» **Activity**:
Pictures stay out. Everything else in the entries is copied exactly.

******************************

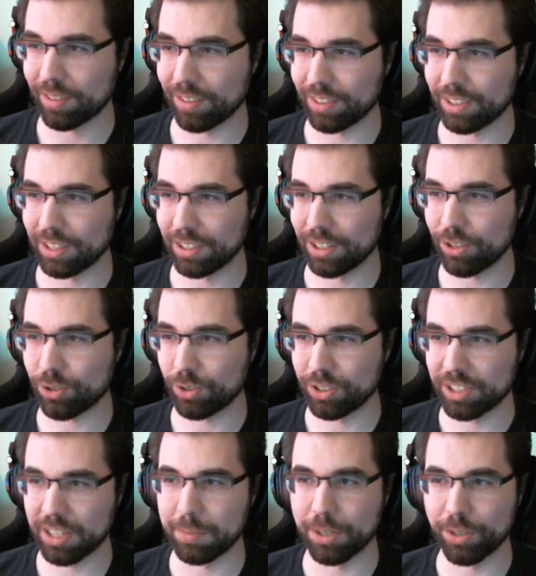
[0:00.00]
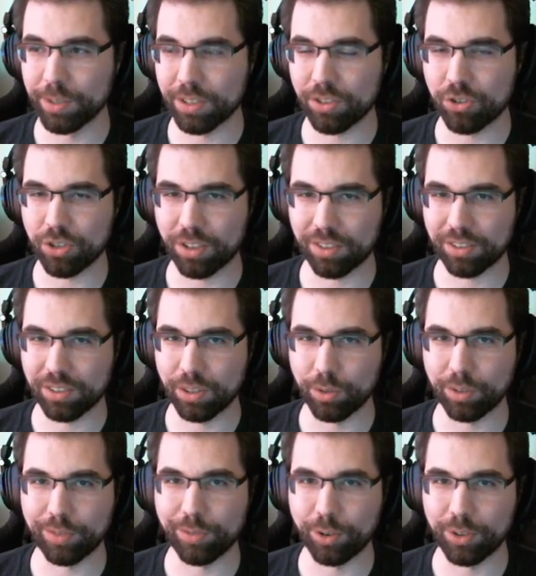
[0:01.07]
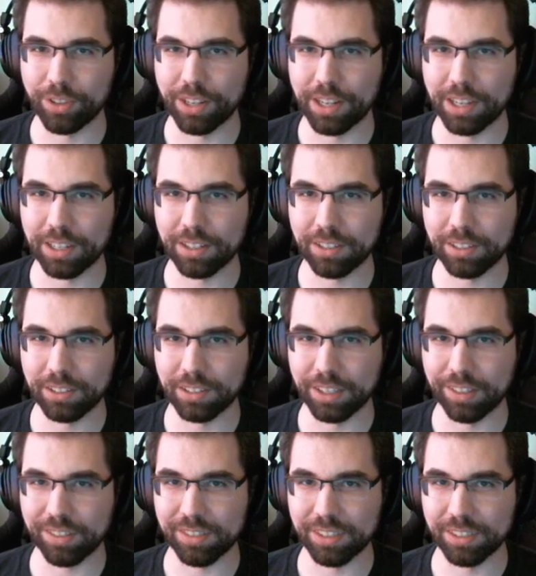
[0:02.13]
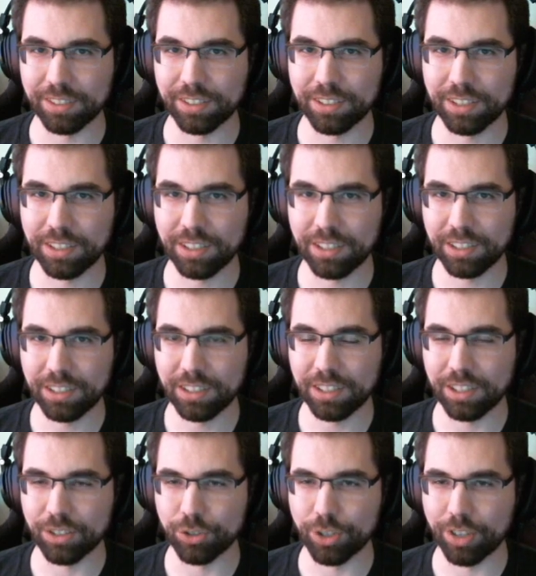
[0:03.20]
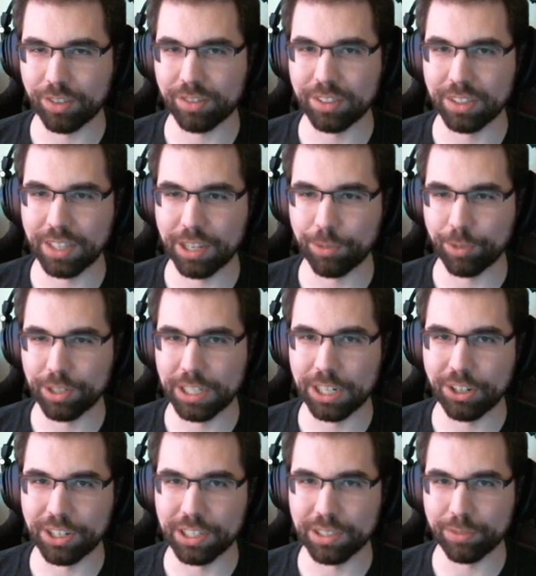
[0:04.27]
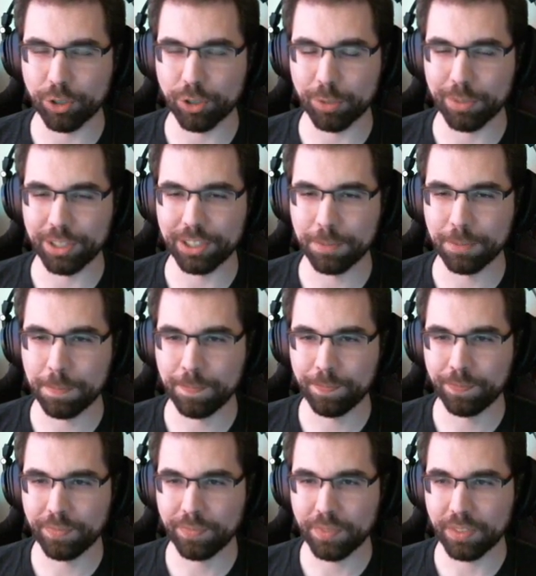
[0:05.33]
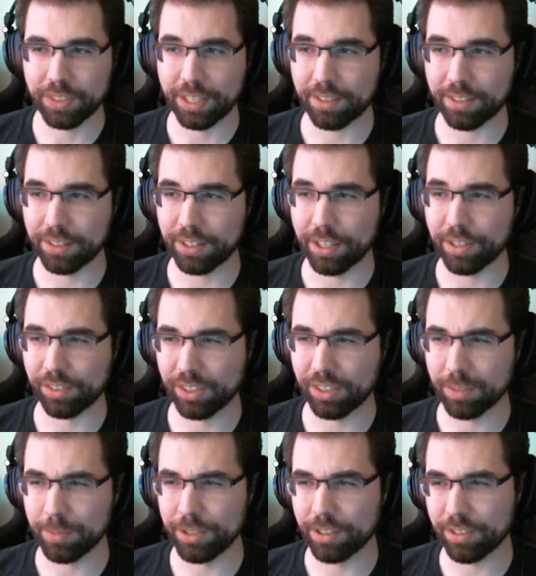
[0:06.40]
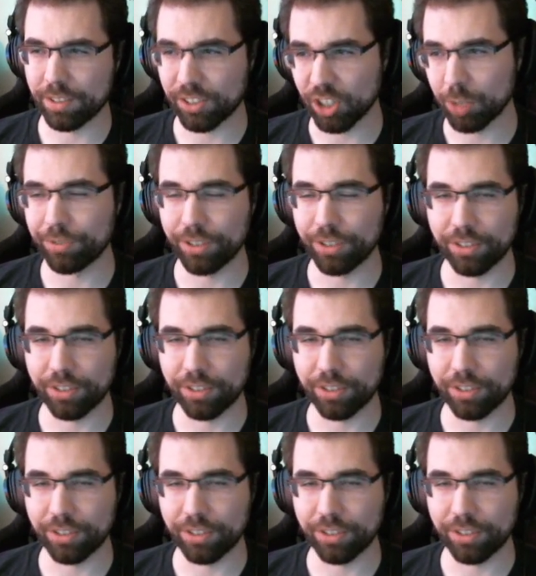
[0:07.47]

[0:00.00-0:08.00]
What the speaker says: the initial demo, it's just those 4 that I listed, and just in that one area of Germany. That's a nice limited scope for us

******************************

» **Exercise result**:
[0:00.00]
[0:01.07]
[0:02.13]
[0:03.20]
[0:04.27]
[0:05.33]
[0:06.40]
[0:07.47]

[0:00.00-0:08.00]
What the speaker says: the initial demo, it's just those 4 that I listed, and just in that one area of Germany. That's a nice limited scope for us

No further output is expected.